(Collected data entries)
Start of Block
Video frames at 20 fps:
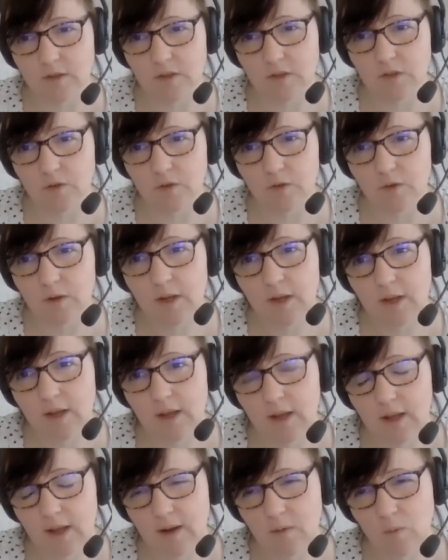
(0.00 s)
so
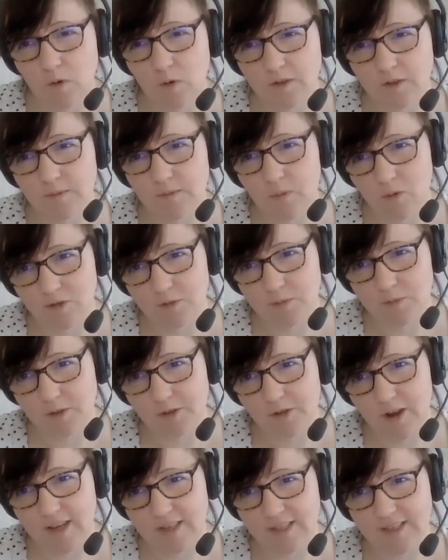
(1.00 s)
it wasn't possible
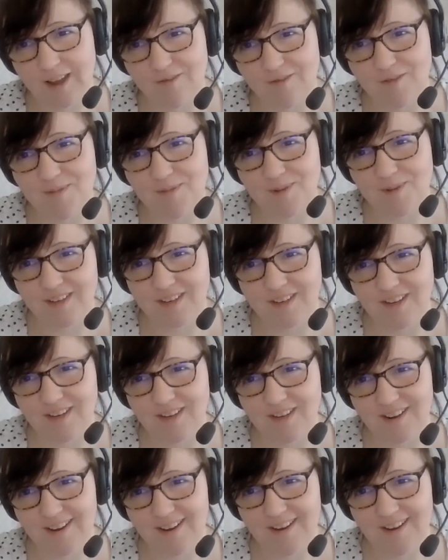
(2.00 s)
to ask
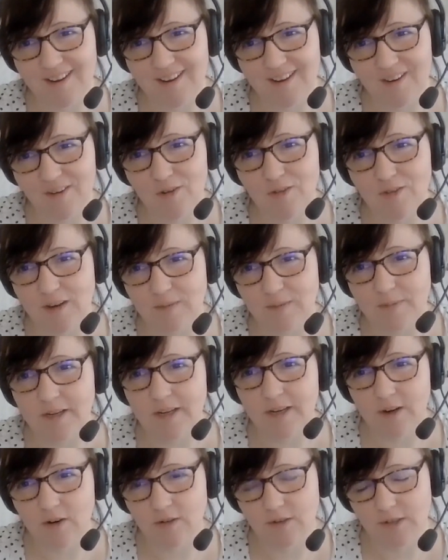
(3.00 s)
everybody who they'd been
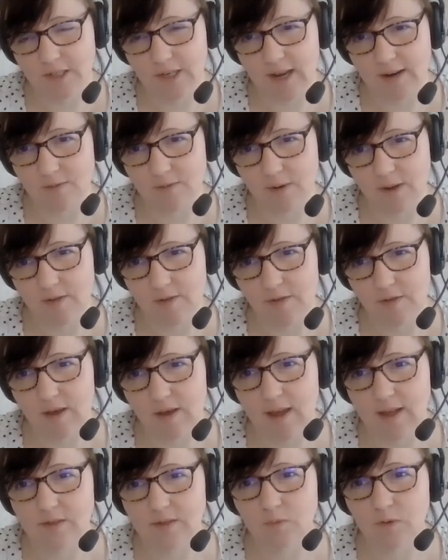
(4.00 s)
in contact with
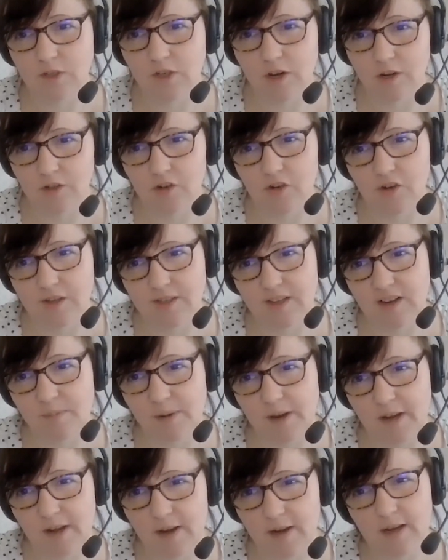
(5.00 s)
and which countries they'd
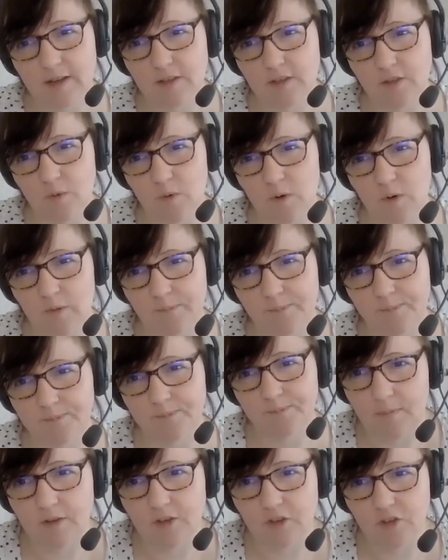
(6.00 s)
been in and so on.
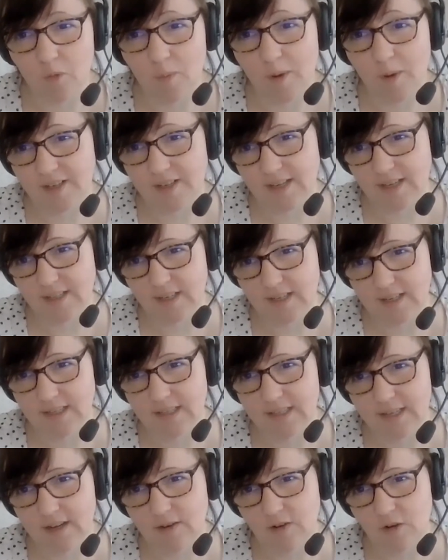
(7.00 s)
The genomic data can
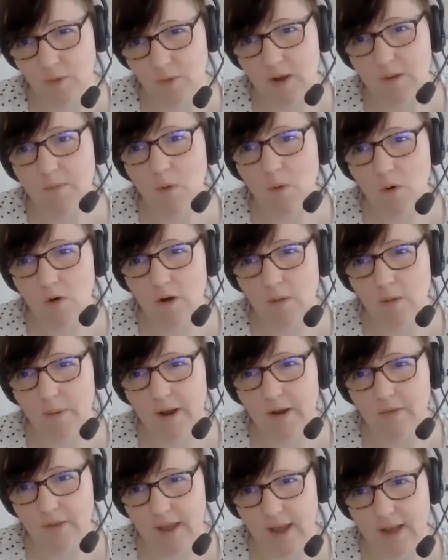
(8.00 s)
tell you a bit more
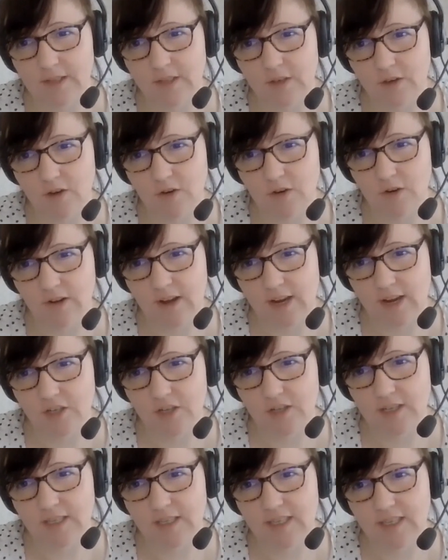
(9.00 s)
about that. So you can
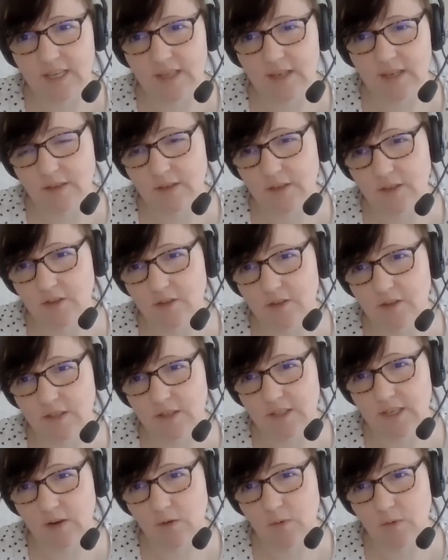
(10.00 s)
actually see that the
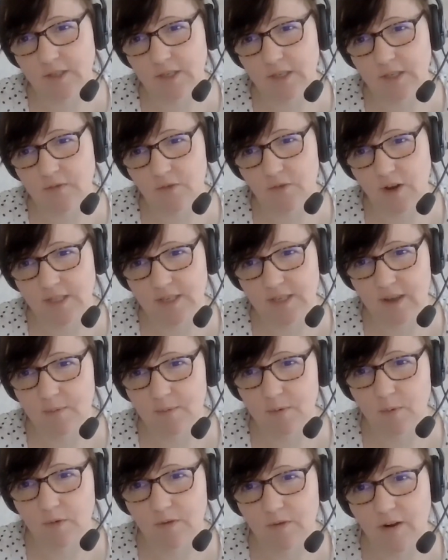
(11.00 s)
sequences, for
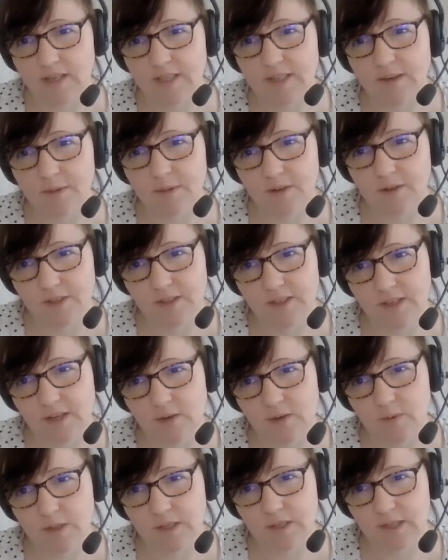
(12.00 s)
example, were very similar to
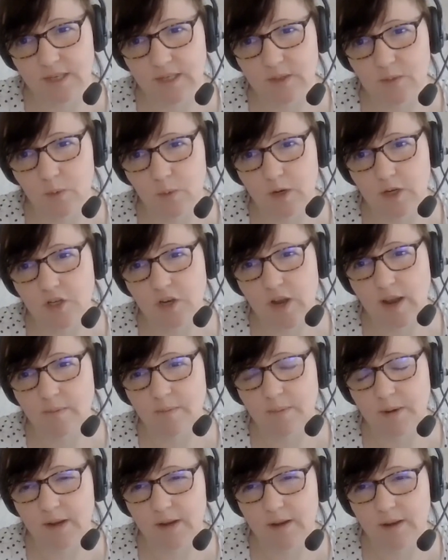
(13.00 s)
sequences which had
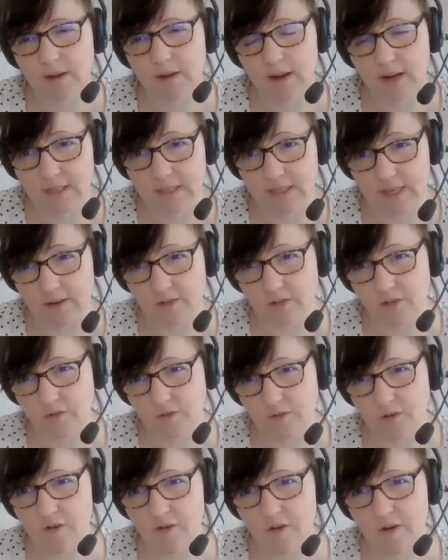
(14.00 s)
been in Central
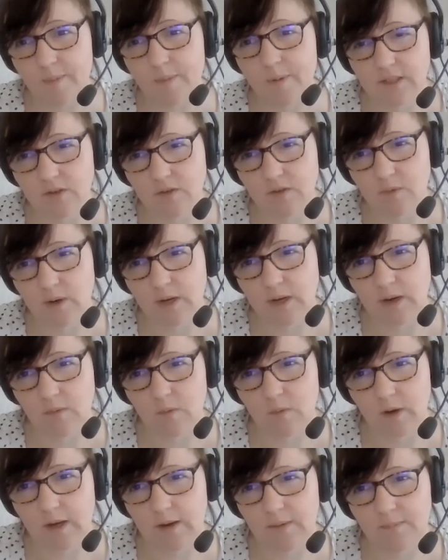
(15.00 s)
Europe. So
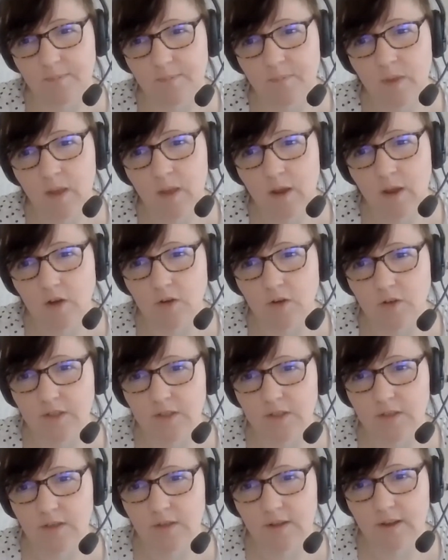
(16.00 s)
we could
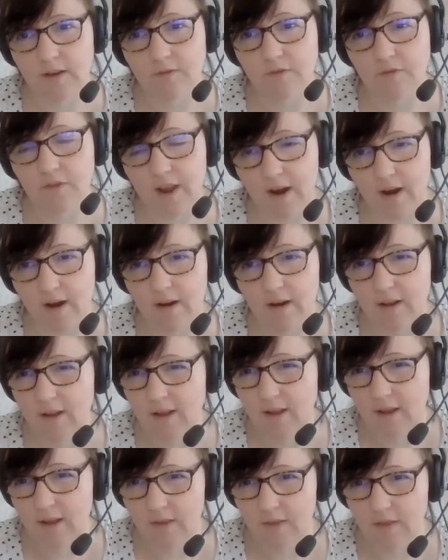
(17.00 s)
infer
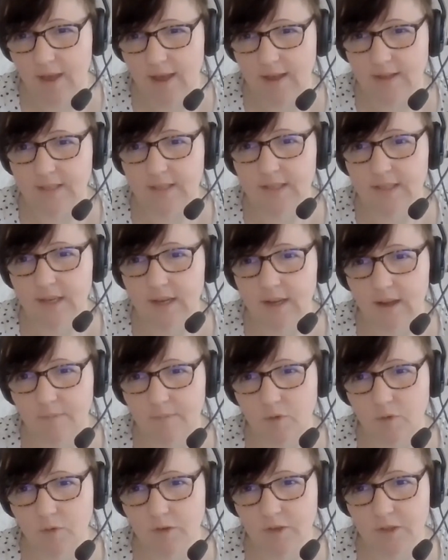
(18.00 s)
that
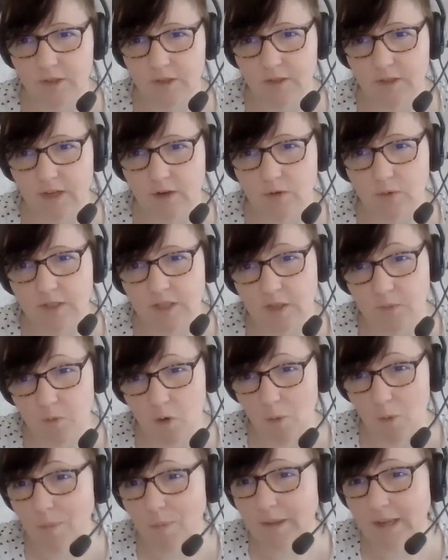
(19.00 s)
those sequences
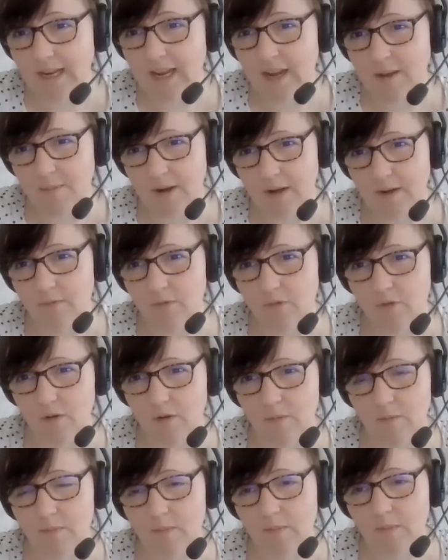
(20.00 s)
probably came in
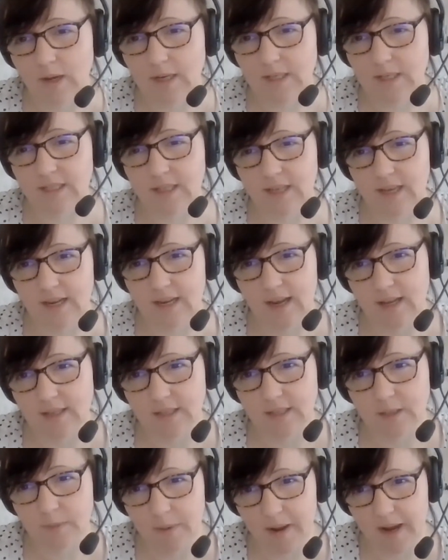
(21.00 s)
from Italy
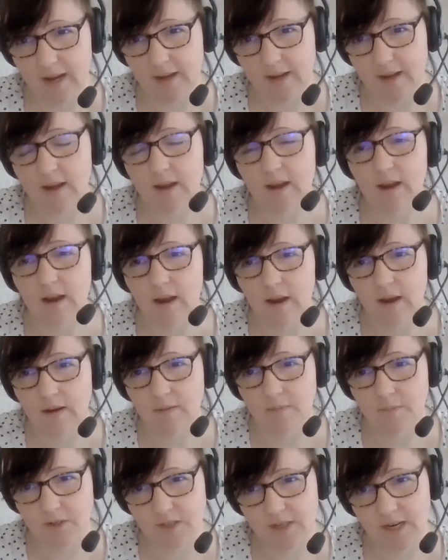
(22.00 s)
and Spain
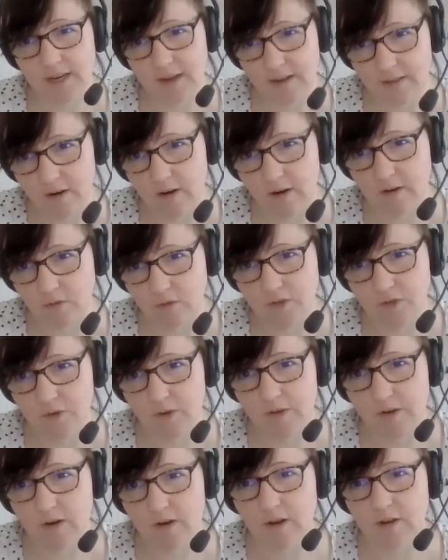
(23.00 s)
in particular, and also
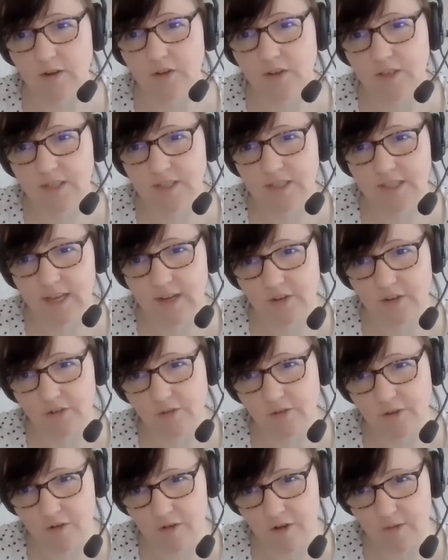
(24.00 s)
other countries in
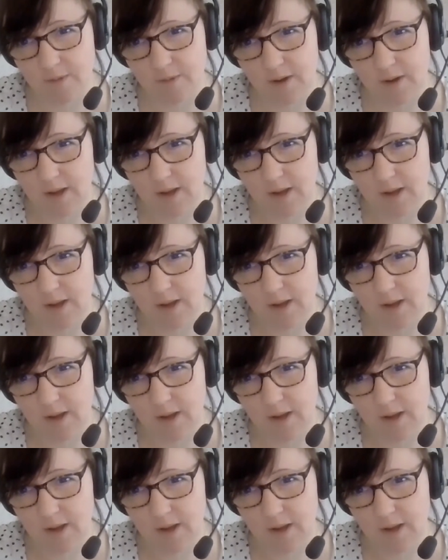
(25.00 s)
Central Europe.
End of Block
> [BRIEF]: Repeat every record precisely. Any picture among them stays out of the copy.

> [RESPONSE FOR THIS EXERCISE]:
Video frames at 20 fps:
(0.00 s)
so
(1.00 s)
it wasn't possible
(2.00 s)
to ask
(3.00 s)
everybody who they'd been
(4.00 s)
in contact with
(5.00 s)
and which countries they'd
(6.00 s)
been in and so on.
(7.00 s)
The genomic data can
(8.00 s)
tell you a bit more
(9.00 s)
about that. So you can
(10.00 s)
actually see that the
(11.00 s)
sequences, for
(12.00 s)
example, were very similar to
(13.00 s)
sequences which had
(14.00 s)
been in Central
(15.00 s)
Europe. So
(16.00 s)
we could
(17.00 s)
infer
(18.00 s)
that
(19.00 s)
those sequences
(20.00 s)
probably came in
(21.00 s)
from Italy
(22.00 s)
and Spain
(23.00 s)
in particular, and also
(24.00 s)
other countries in
(25.00 s)
Central Europe.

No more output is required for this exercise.